## Task prompt
The records are to be copied word for word, and the pictures dropped.

Stored data
"""

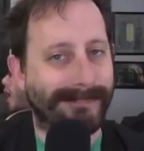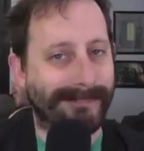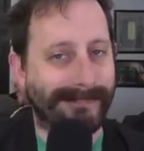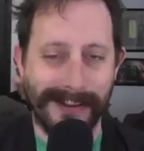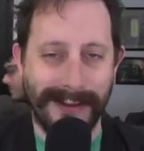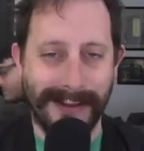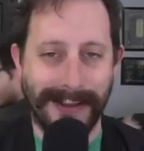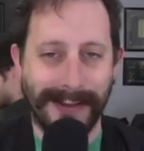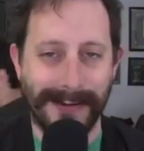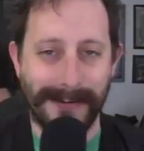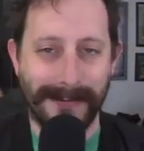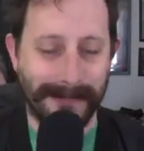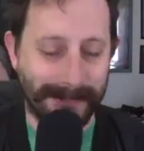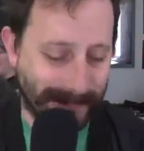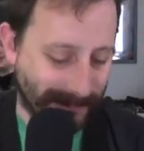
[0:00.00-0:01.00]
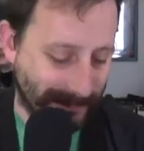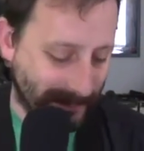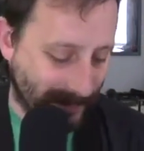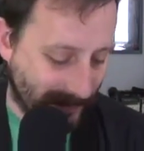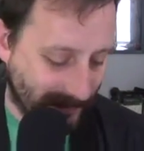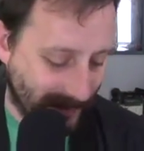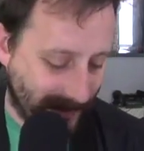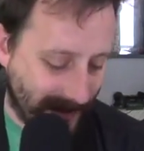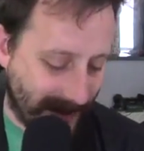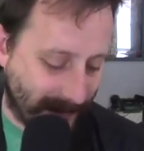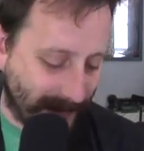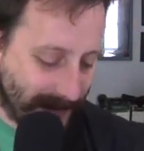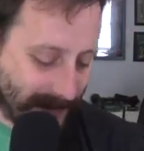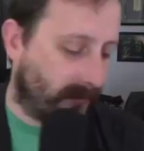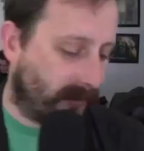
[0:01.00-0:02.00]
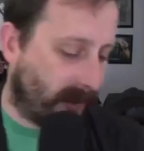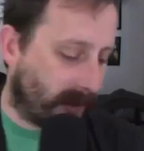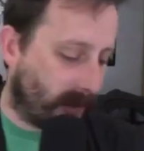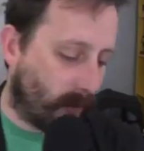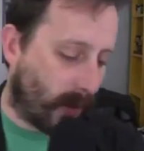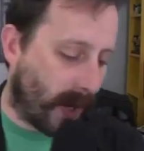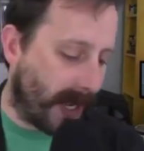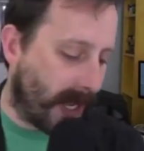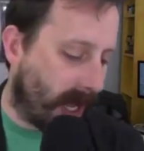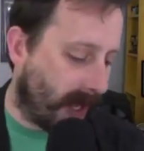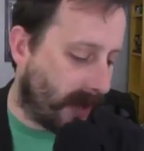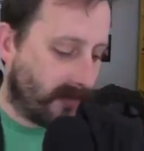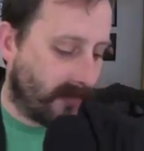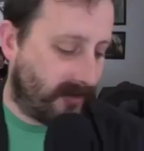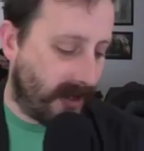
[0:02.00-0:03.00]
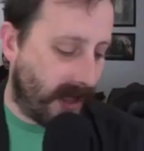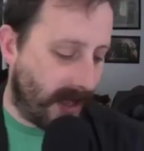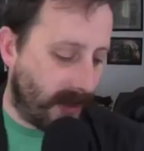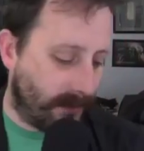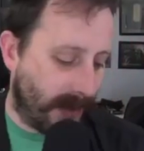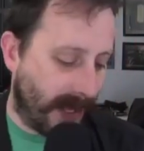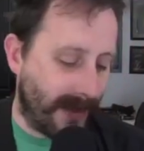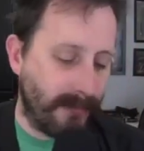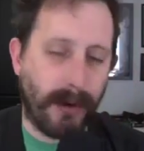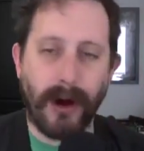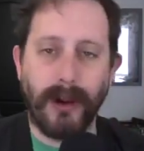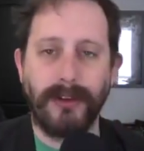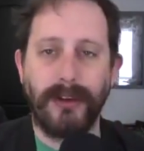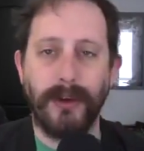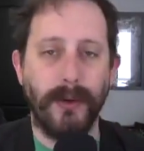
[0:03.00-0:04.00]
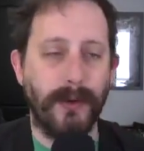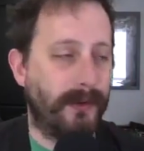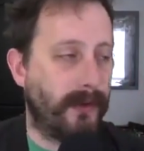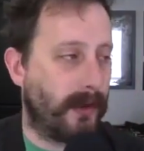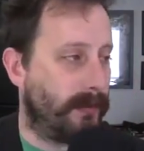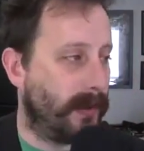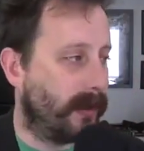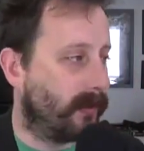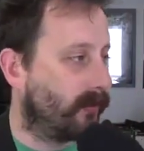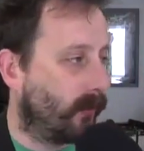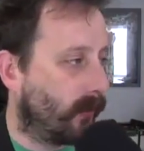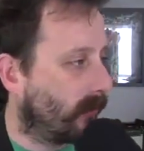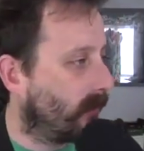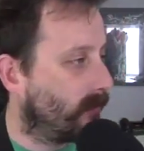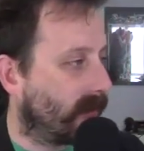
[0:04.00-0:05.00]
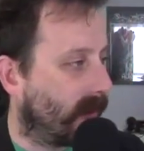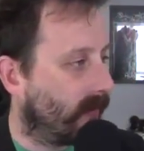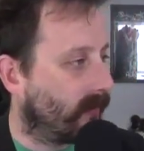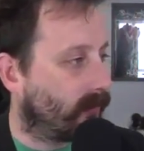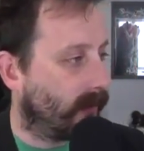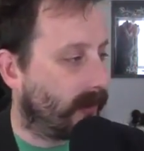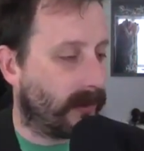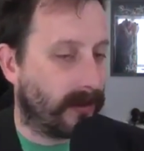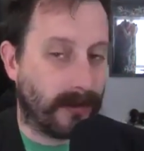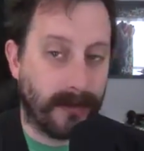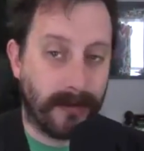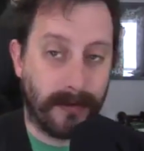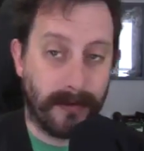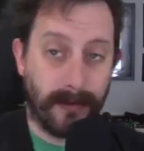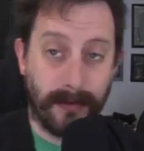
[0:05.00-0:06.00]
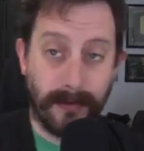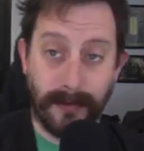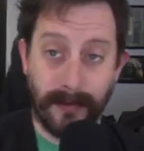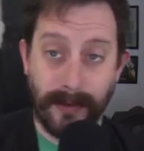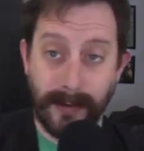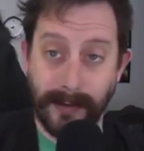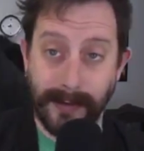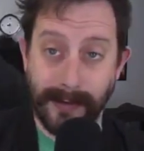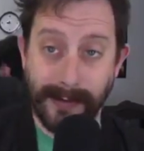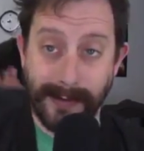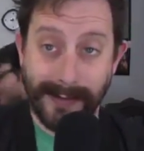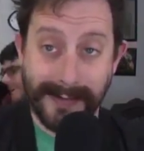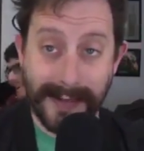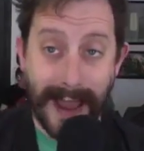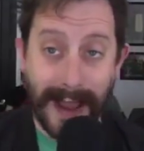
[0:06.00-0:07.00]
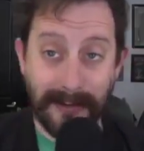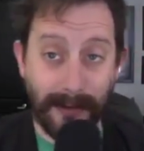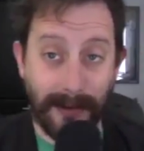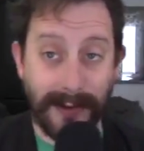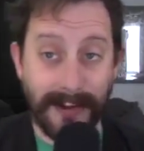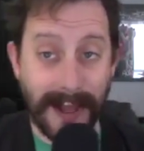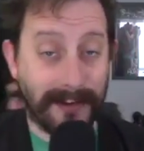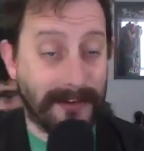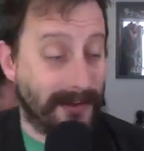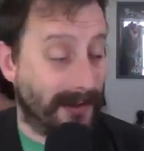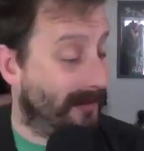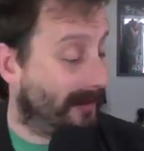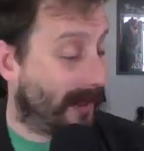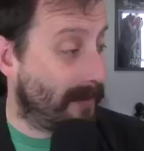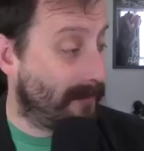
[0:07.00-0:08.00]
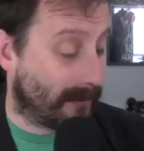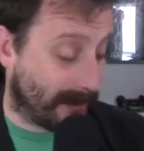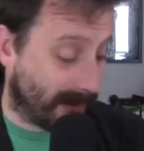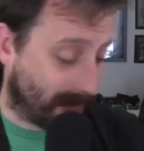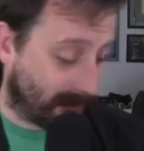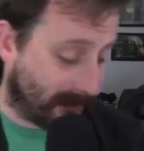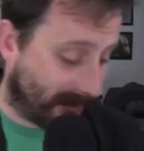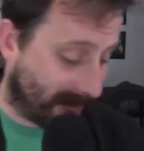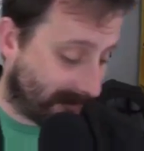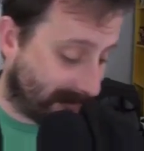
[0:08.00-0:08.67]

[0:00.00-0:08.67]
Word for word: Woo! There you go. Very, Very happy. Fucking why not? Zen Pinball 2 for the PS4 comes out this week. Woo! It's actual next gen game coming out this week.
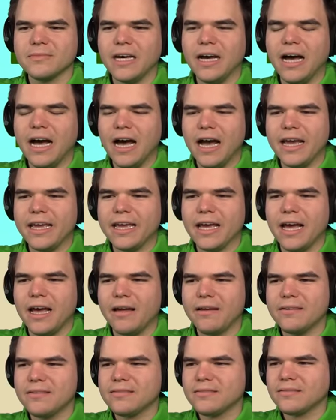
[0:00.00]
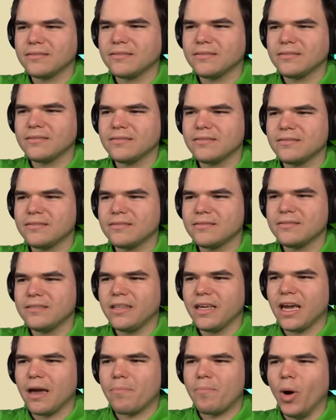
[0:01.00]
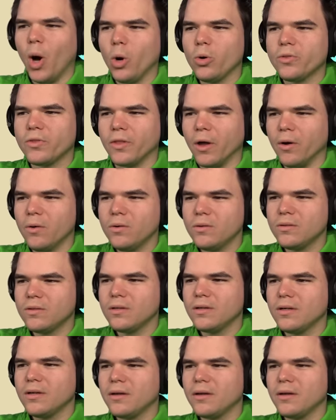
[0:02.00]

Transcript: Look at oh, this. You got to win now almost. You got poked Look though. At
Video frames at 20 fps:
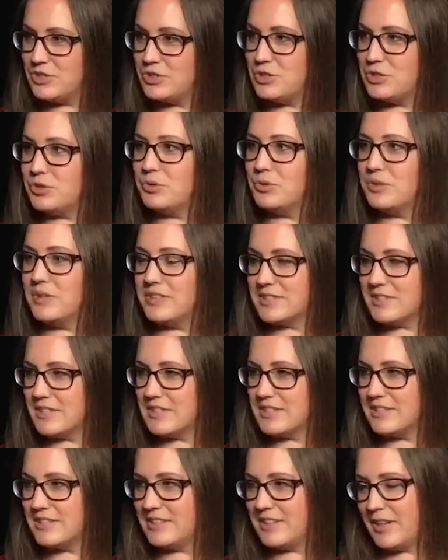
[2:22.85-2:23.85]
to
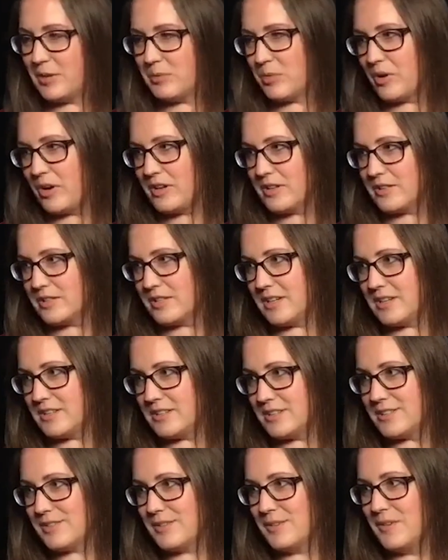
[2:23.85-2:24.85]
assist in that
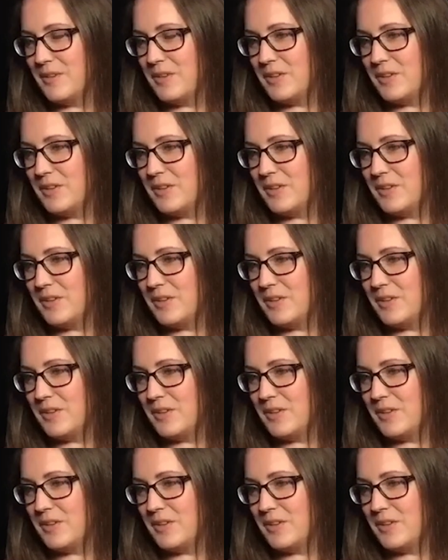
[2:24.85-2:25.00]
process.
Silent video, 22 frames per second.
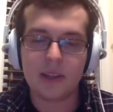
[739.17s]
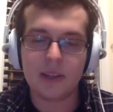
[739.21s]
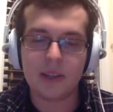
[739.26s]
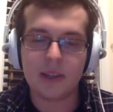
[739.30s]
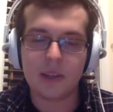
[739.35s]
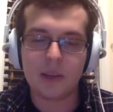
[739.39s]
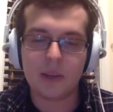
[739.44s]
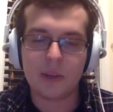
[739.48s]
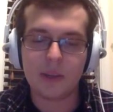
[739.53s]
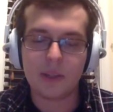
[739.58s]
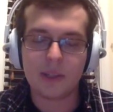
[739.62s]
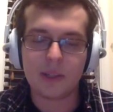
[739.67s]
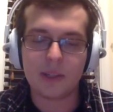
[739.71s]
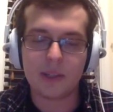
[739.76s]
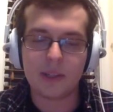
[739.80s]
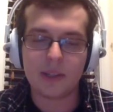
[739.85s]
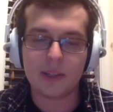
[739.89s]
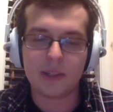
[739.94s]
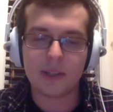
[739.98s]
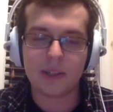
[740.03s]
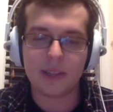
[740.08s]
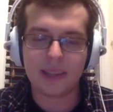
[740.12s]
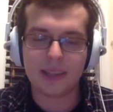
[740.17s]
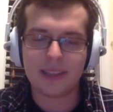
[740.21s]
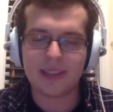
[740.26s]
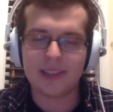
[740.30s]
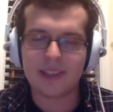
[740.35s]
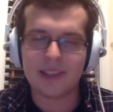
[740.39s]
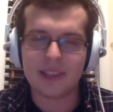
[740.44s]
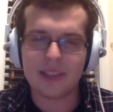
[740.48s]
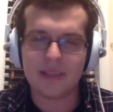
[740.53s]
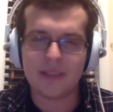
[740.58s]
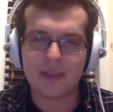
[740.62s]
went to like the
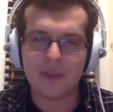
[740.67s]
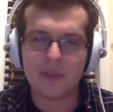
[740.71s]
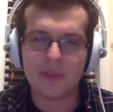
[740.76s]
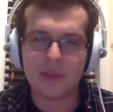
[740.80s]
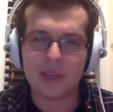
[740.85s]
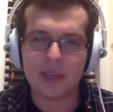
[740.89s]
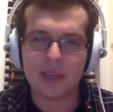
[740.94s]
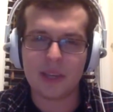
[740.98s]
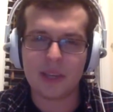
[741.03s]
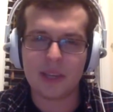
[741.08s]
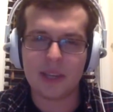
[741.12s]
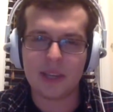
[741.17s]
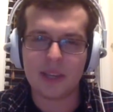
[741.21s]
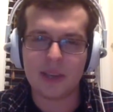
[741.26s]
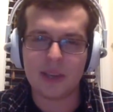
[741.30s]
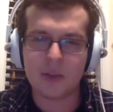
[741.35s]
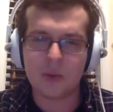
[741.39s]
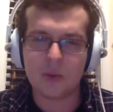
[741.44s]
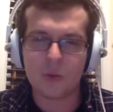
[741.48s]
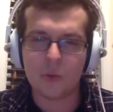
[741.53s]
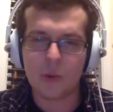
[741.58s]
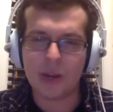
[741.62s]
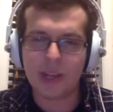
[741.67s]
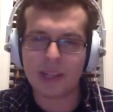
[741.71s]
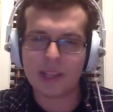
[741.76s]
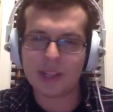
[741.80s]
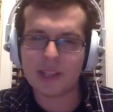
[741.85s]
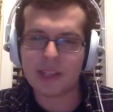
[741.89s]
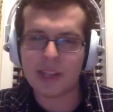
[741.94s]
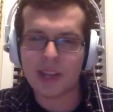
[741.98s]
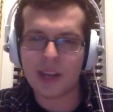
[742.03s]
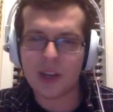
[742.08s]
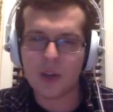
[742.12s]
CBP
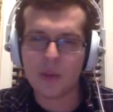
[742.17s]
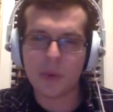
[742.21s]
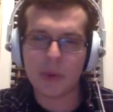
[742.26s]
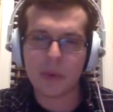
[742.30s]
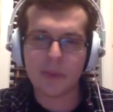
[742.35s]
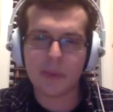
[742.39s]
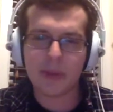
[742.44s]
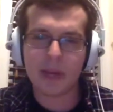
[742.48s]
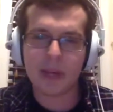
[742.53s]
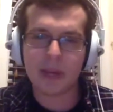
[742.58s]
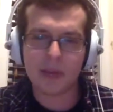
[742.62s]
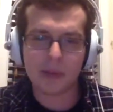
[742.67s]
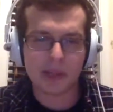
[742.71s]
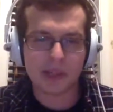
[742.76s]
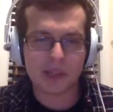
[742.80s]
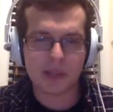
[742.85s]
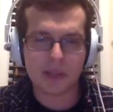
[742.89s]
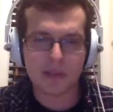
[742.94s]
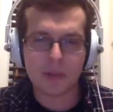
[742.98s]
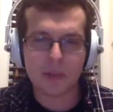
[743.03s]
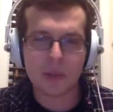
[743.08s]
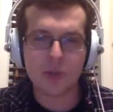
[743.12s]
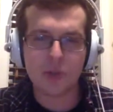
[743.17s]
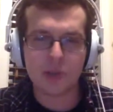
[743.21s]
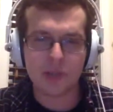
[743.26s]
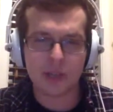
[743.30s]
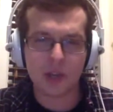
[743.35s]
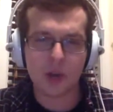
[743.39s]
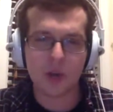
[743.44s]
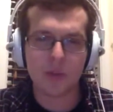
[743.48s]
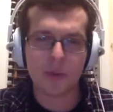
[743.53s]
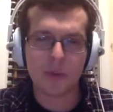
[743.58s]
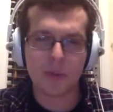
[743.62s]
Wednesday open mic, but it's a music
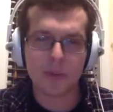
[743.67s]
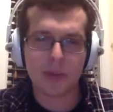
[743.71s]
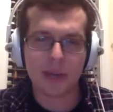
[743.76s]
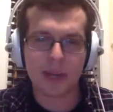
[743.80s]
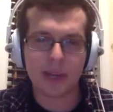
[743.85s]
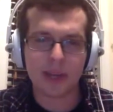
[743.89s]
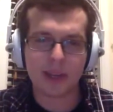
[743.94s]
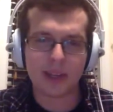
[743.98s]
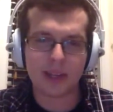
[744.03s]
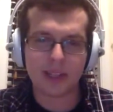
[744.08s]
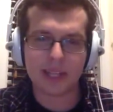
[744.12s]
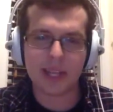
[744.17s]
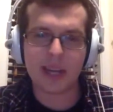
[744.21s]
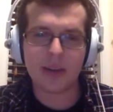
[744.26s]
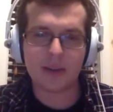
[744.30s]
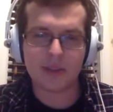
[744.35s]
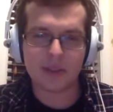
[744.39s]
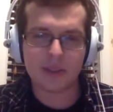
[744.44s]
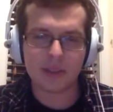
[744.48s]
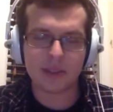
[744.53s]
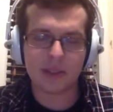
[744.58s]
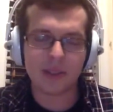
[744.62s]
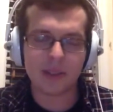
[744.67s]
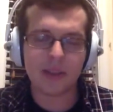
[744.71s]
open mic in Towson.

"""

## Response for this exercise
[0:00.00-0:01.00]
[0:01.00-0:02.00]
[0:02.00-0:03.00]
[0:03.00-0:04.00]
[0:04.00-0:05.00]
[0:05.00-0:06.00]
[0:06.00-0:07.00]
[0:07.00-0:08.00]
[0:08.00-0:08.67]

[0:00.00-0:08.67]
Word for word: Woo! There you go. Very, Very happy. Fucking why not? Zen Pinball 2 for the PS4 comes out this week. Woo! It's actual next gen game coming out this week.
[0:00.00]
[0:01.00]
[0:02.00]

Transcript: Look at oh, this. You got to win now almost. You got poked Look though. At
Video frames at 20 fps:
[2:22.85-2:23.85]
to
[2:23.85-2:24.85]
assist in that
[2:24.85-2:25.00]
process.
Silent video, 22 frames per second.
[739.17s]
[739.21s]
[739.26s]
[739.30s]
[739.35s]
[739.39s]
[739.44s]
[739.48s]
[739.53s]
[739.58s]
[739.62s]
[739.67s]
[739.71s]
[739.76s]
[739.80s]
[739.85s]
[739.89s]
[739.94s]
[739.98s]
[740.03s]
[740.08s]
[740.12s]
[740.17s]
[740.21s]
[740.26s]
[740.30s]
[740.35s]
[740.39s]
[740.44s]
[740.48s]
[740.53s]
[740.58s]
[740.62s]
went to like the
[740.67s]
[740.71s]
[740.76s]
[740.80s]
[740.85s]
[740.89s]
[740.94s]
[740.98s]
[741.03s]
[741.08s]
[741.12s]
[741.17s]
[741.21s]
[741.26s]
[741.30s]
[741.35s]
[741.39s]
[741.44s]
[741.48s]
[741.53s]
[741.58s]
[741.62s]
[741.67s]
[741.71s]
[741.76s]
[741.80s]
[741.85s]
[741.89s]
[741.94s]
[741.98s]
[742.03s]
[742.08s]
[742.12s]
CBP
[742.17s]
[742.21s]
[742.26s]
[742.30s]
[742.35s]
[742.39s]
[742.44s]
[742.48s]
[742.53s]
[742.58s]
[742.62s]
[742.67s]
[742.71s]
[742.76s]
[742.80s]
[742.85s]
[742.89s]
[742.94s]
[742.98s]
[743.03s]
[743.08s]
[743.12s]
[743.17s]
[743.21s]
[743.26s]
[743.30s]
[743.35s]
[743.39s]
[743.44s]
[743.48s]
[743.53s]
[743.58s]
[743.62s]
Wednesday open mic, but it's a music
[743.67s]
[743.71s]
[743.76s]
[743.80s]
[743.85s]
[743.89s]
[743.94s]
[743.98s]
[744.03s]
[744.08s]
[744.12s]
[744.17s]
[744.21s]
[744.26s]
[744.30s]
[744.35s]
[744.39s]
[744.44s]
[744.48s]
[744.53s]
[744.58s]
[744.62s]
[744.67s]
[744.71s]
open mic in Towson.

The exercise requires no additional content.